La historia, además, habla con una elocuencia que los promotores de esta reforma prefieren ignorar. La Comisión de la Verdad y Reconciliación concluyó que la actuación del fuero militar en casos de violaciones de derechos humanos tuvo un solo y monolítico sentido: garantizar impunidad a las violaciones cometidas desde el Estado. La conclusión 127 del Informe Final señala que la Corte Suprema falló en toda ocasión en que los acusados eran miembros de las Fuerzas Armadas a favor de la justicia militar, donde los casos por lo general se sobreseían, se prolongaban innecesariamente o terminaban en condenas benévolas.


Desde el año 2024, el Congreso ha establecido un nuevo marco legal a favor de la impunidad de crímenes cometidos por efectivos de las Fuerzas Armadas y la Policía Nacional: la ley 32107, de prescripción de crímenes de lesa humanidad, y la ley 32419, de amnistía para graves violaciones a los derechos humanos.
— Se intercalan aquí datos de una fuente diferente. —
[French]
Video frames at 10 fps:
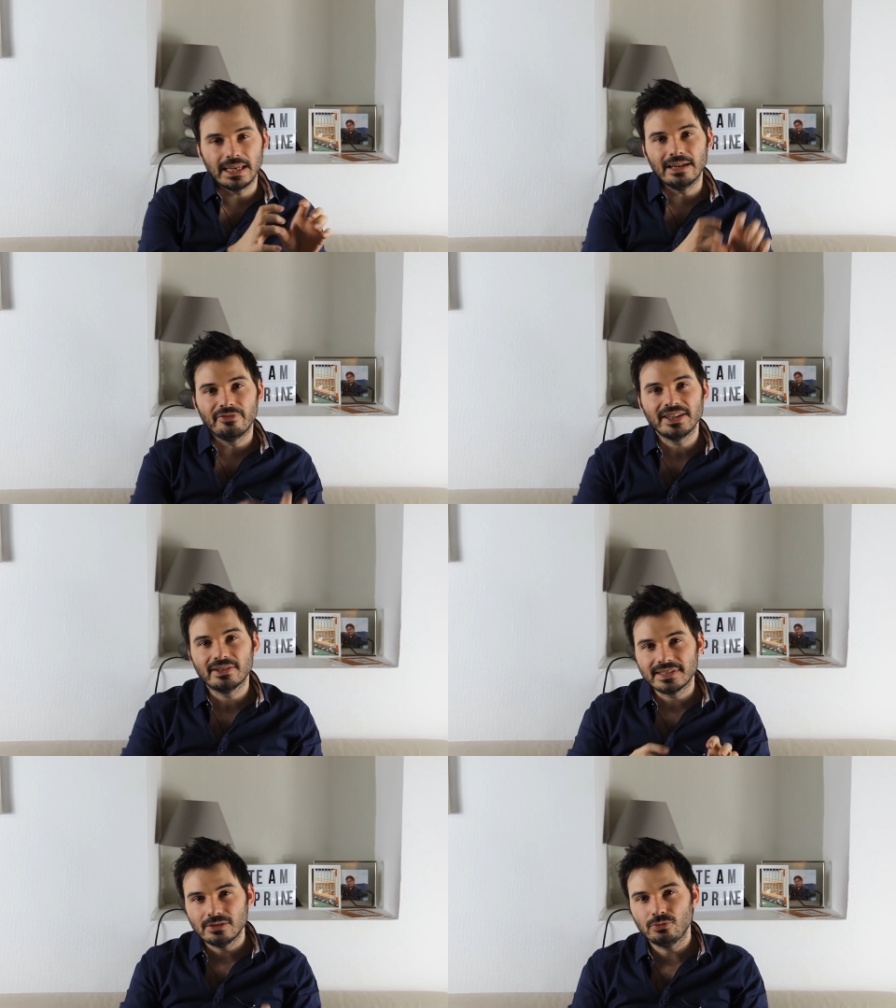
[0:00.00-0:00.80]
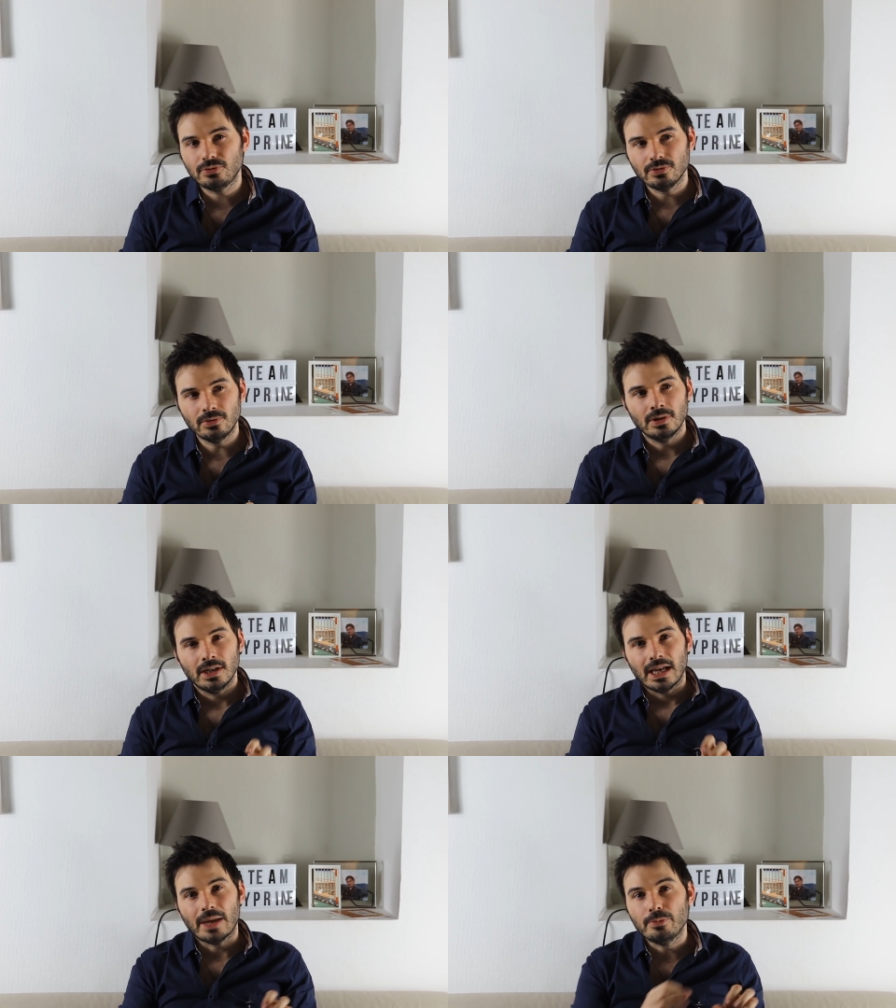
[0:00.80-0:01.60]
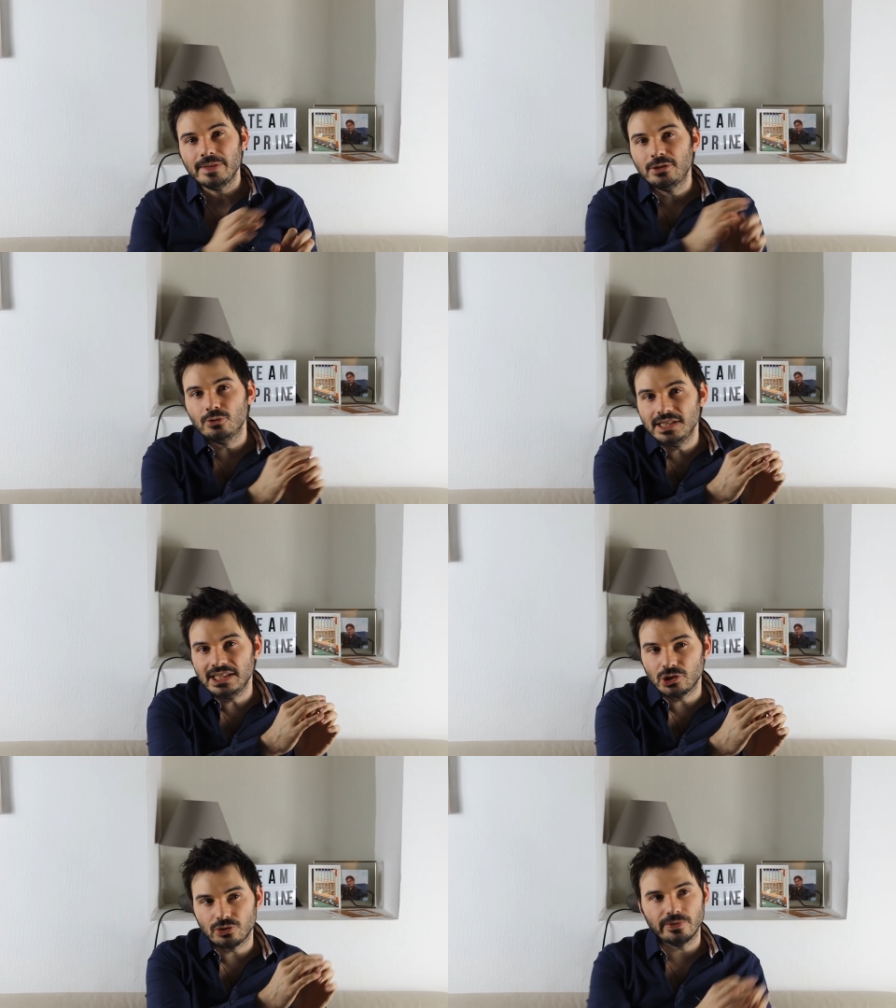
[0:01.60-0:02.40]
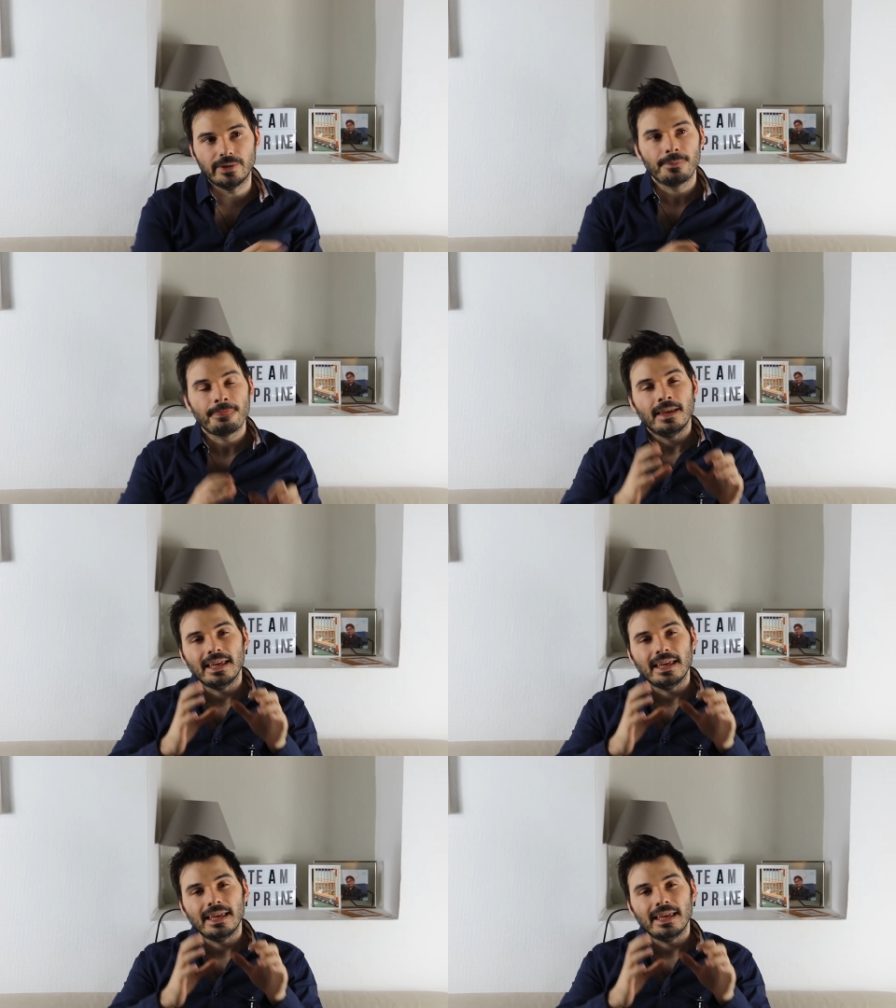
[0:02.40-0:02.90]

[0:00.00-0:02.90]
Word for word: Et en fait, en séduction, un public de niche, tu vois.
La actual reforma es el tercer eslabón de esa cadena, no una medida aislada.


Una ley inconstitucional que atropella al Poder Judicial


La norma no solo es políticamente regresiva; también es jurídicamente insostenible. El proyecto establece que la Corte Suprema deberá privilegiar la jurisdicción militar-policial cuando un caso sea conocido en ambas instancias, una disposición que el IDL calificó como absolutamente atentatoria contra la independencia del Poder Judicial y como un mecanismo de impunidad distinto a los que el Congreso ha venido desarrollando. Se está desnaturalizando el concepto de delito de función, ampliando indebidamente el ámbito de las Fuerzas Armadas y vulnerando la autonomía de la Corte Suprema.


La Corte Interamericana de Derechos Humanos ha señalado que ampliar el concepto de delito de función o trasladar casos de derechos humanos al fuero militar es incompatible con un Estado democrático de derecho, porque crea un sistema excepcional que puede favorecer la impunidad. Tampoco existe evidencia de una persecución sistemática e injustificada del Ministerio Público contra policías y militares.


Si la norma supera la segunda votación y el Ejecutivo no la observa, tendrá efectos retroactivos en favor de los procesados, pues obligará a los jueces ordinarios a archivar de manera definitiva e inimpugnable las investigaciones cuando exista un proceso en el fuero militar policial sin sentencia firme en la justicia ordinaria, dejando sin efecto incluso condenas no consentidas, medidas de coerción y reparaciones civiles. La Coordinadora Nacional de Derechos Humanos advirtió que la medida debilita la rendición de cuentas y restringe el acceso a la justicia de las víctimas, mientras que la congresista Ruth Luque la comparó con las llamadas "leyes procrimen" que han generado amplio rechazo social. Durante el debate, el congresista Víctor Cutipa intentó que el proyecto retornara a la Comisión de Justicia para una nueva evaluación, pero su pedido fue rechazado.